Tuesday, May 20, 2014

Evaluate your goals

“Chill”
I read the above post from Garance Doré first thing this morning and I started thinking: what are my goals and wishes? My real goals? The ones which achieving them would make me really happy? By happy I mean really joyful not just accomplished or relieved. Yes, there is a difference… for an overachiever people-pleasing person who I am, there is a big difference. In my mind there are a few different lists: one is for goals which I have to achieve in order to prove to others that I am good and lovable (yeah, issues! I know!)… Then there is this other list of goals I have to achieve because I think they are worth the effort, or because I want them (?!! I mean maybe I want them, gets confusing sometimes!) and because I think these achievements are making me a better person, improving my life or my mind or my social status, so they are goals I have to achieve because they make my life better but I don’t love them necessarily (like having a job because you have to earn money to live but it’s a job you don’t love and doesn’t make you happy. You know what I mean?). Then there is this third list of thing that makes me really happy. Problem is this list is not very well defined. I’m not always sure what is on it.

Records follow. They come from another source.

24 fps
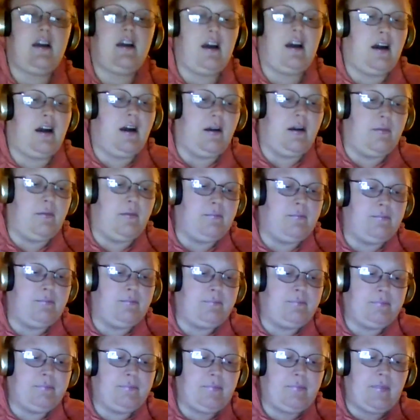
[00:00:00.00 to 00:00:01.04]
um,
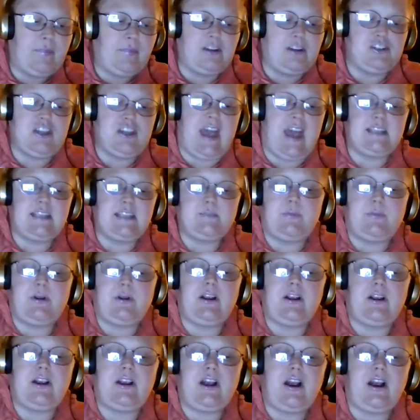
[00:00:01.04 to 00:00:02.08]

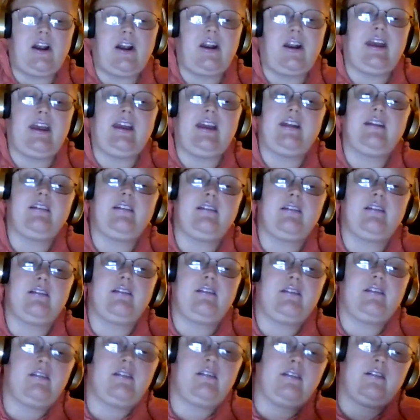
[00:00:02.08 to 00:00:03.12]
jasper, garnet,
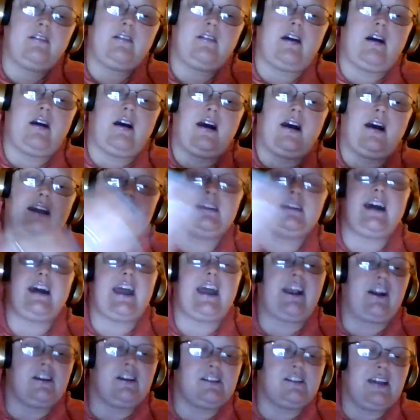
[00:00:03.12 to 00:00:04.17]

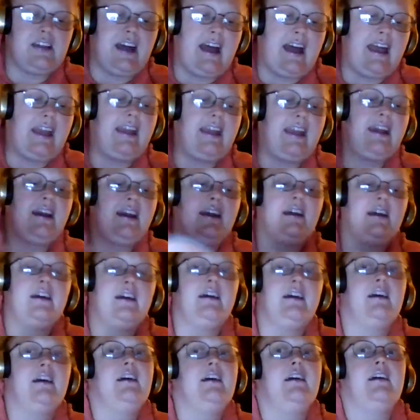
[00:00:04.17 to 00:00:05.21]
tiger's eye,
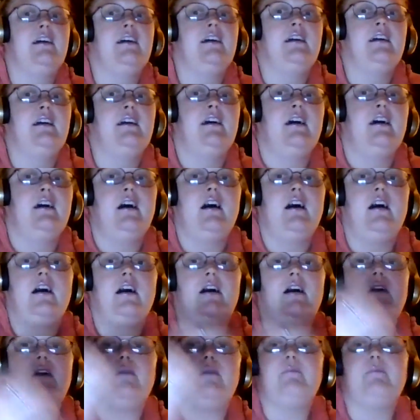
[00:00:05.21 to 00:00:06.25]

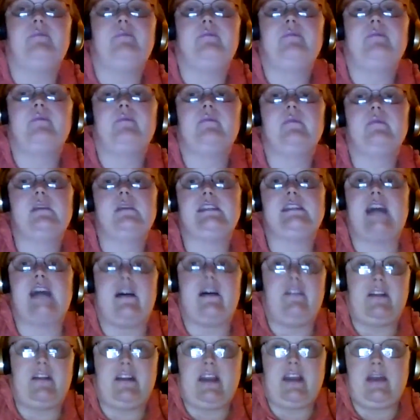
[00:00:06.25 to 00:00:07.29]
um,
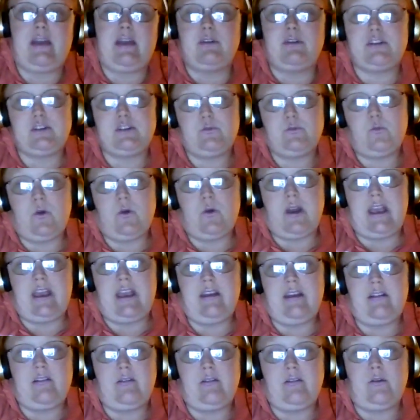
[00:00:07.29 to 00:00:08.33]
selenite, which is
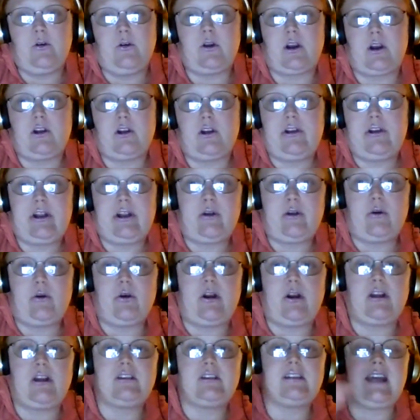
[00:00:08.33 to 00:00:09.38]
white, or clear
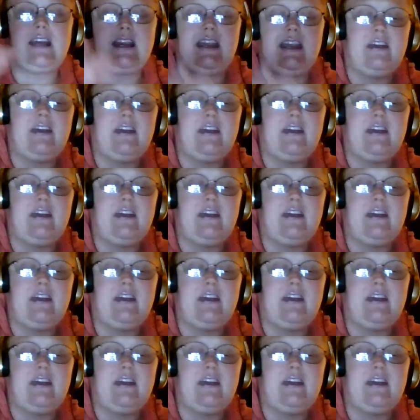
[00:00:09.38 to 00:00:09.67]
quartz, any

It is sad that I am not the only person feeling this way. When talking to a friend few months back, she mentioned feeling like a wormy apple, perfect from the outside but destroyed on the inside. What affected me deeply about her description was how perfectly she captured her life without having an ounce of poetry in her. Considering she is beautiful and healthy, has a high IQ and a PhD in a complex branch of engineering, is a professor and researcher with a lot of publications, have a loving husband and supporting family, is financially secure and professionally respected, and so on. It was sad how apt was her description and how deep it resonated with me.
Today reading Garance’s post, I was apprehensive: Am I focusing too much on what is expected from me socially and not enough on what makes me really happy? Am I confusing the sources of my happiness? What are my real goals? Isn’t to be happy? Will what I am doing and pursuing make me really happy upon achieving it? Or would it be only another item checked from the lists of things I had to do… which brings more relief than happiness… and I have learned time and again, relief is not happiness. Relief doesn’t last.